Feliz Año de gracia 2022

¡Feliz Año Nuevo a todos! Empezamos una nueva página de nuestra historia personal y de la historia de la humanidad. Sabemos que Dios camina con nosotros, porque Él es el Señor de la historia. Siempre estamos en sus manos de Padre. Démosle gracias a Dios por la vida que nos ha concedido, por las personas buenas que han marcado nuestra vida hasta ahora, y pidámosle su sabiduría y su gracia para poder vivir responsablemente cada instante del nuevo año con fe, esperanza y caridad. Cada día el Señor se nos hará encontradizo, cada día vendrá a nuestro encuentro y cada día encaminará nuestros pasos por el camino de la paz. Que Él sea alabado, y que venga cuando llegue el momento de partir, para llevarnos a la vida para siempre, y estar donde Él está. Mientras estamos en este mundo, aprovechemos el tiempo de gracia que se nos concede para hacer el bien y para esperar la venida del Señor con toda confianza.

¡Feliz Año Nuevo a todos! Al iniciar el nuevo Año, celebramos la Jornada Mundial por la Paz, y dejamos resonar dentro de nosotros las palabras de los ángeles a los pastores, “¡Gloria a Dios en el cielo y en la tierra Paz a los hombres que ama al Señor!” (Lc 2,14). Este año debe servir para dar a Dios la gloria que Él se merece, y para acoger el don de la Paz para todas las personas que amamos y conocemos, y para todos los hombres y mujeres de nuestro mundo. La “Paz” resume y contiene todos los bienes que el Mesías nos ha traído con su venida como Redentor, y al mismo tiempo resume todo lo que los discípulos de Cristo debemos aportar a nuestro mundo, con el amor y el testimonio de la nuestra fe: “Cuando entréis en una casa, decid primero: 'Paz a esta casa'” (Lc 10,5). Oremos por la paz, profundicemos en iniciativas de paz, eduquemos y dejémonos educar para la paz. Paz que es justicia, reconciliación, solidaridad en la pandemia y respeto por los derechos humanos.

¡Feliz Año Nuevo a todos! ¿Nos damos cuenta de que la vida es un inmenso regalo, que no podemos desperdiciar, ni perder, ni destruir? Debemos aprovecharlo y vivir, no con superficialidad, o con desenfreno, o de forma materialista, sino llenándola de sentido y de amor, de generosidad, de fe y de esperanza. Porque es tiempo de encontrar a Dios, de vivir en Dios, y tiempo hacia la eternidad cuando «Dios será todo en todos» (1Co 15,28). Seamos, pues, agradecidos por la vida recibida. El tiempo nos es dado para buscar al que es intemporal, el Dueño del tiempo y el Señor de la historia. Dios se ha encarnado en Jesús de Nazaret y se sigue haciendo encontradizo en los momentos diversos de nuestra historia personal y en la historia del mundo. Es en Jesucristo que el tiempo adquiere su dimensión definitiva, porque el eterno irrumpe en lo temporal. Y, en el correr de los días y de los años, se hace presente el Dios-con-nosotros, el Emmanuel. La respuesta a un Amor tan inmenso no puede ser otra que el amor, y sólo el amor nos hace felices de verdad.
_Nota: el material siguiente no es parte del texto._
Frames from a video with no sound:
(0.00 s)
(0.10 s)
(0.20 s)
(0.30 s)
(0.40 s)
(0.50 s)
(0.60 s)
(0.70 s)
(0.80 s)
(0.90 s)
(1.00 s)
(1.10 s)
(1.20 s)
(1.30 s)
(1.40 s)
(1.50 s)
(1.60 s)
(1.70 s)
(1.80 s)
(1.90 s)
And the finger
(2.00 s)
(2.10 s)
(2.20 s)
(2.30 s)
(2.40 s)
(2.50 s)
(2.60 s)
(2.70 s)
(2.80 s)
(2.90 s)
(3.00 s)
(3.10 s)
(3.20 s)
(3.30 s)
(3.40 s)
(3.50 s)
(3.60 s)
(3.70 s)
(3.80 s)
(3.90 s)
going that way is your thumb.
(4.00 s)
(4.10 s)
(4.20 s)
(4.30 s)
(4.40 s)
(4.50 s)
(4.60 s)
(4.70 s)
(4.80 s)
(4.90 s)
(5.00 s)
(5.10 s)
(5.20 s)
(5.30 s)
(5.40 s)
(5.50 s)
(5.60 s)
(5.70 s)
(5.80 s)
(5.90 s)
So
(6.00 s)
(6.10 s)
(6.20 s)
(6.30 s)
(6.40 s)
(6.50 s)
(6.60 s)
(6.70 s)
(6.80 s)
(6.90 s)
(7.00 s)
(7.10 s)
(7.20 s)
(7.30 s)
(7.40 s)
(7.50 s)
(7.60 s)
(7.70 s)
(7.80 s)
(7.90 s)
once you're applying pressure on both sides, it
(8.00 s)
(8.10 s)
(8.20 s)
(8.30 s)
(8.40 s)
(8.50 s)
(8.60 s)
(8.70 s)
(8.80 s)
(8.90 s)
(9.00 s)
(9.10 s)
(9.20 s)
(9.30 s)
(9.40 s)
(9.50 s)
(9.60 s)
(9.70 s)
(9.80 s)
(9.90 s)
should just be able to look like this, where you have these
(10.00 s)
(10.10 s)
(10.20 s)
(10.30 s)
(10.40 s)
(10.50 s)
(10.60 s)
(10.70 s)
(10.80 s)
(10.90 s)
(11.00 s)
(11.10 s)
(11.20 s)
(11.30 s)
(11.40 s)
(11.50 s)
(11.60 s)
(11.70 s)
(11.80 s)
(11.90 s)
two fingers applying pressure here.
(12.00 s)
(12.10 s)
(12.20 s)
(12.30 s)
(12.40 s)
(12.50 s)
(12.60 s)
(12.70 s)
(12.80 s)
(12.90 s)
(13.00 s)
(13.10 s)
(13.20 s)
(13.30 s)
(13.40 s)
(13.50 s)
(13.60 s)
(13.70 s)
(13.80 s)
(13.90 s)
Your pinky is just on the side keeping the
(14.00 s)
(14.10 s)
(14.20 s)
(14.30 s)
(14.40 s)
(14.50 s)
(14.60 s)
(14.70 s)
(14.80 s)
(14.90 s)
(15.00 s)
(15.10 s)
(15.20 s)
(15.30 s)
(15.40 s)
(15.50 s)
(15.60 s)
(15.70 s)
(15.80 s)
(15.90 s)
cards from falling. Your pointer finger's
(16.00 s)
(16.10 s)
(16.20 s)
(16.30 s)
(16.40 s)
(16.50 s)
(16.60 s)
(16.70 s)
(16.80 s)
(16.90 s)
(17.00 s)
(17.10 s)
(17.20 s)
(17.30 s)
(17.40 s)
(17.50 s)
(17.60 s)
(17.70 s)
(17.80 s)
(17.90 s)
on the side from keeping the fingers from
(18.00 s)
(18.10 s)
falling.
¡Feliz Año Nuevo a todos! Lo que confiere duración y plenitud es el vínculo misterioso que nos une con Dios, y en el que se actúa su guía, o lo que podemos llamar la “Providencia” divina. En esta comunión aprendemos que Dios, y también yo y cada uno de nosotros, por su gracia, sabemos qué es lo que realmente importa. De este modo -dice el teólogo Romano Guardini- en medio del pasar, surge la eternidad real.

¡Os deseo un feliz Año Nuevo, lleno de Paz y de la realización de la voluntad de Dios!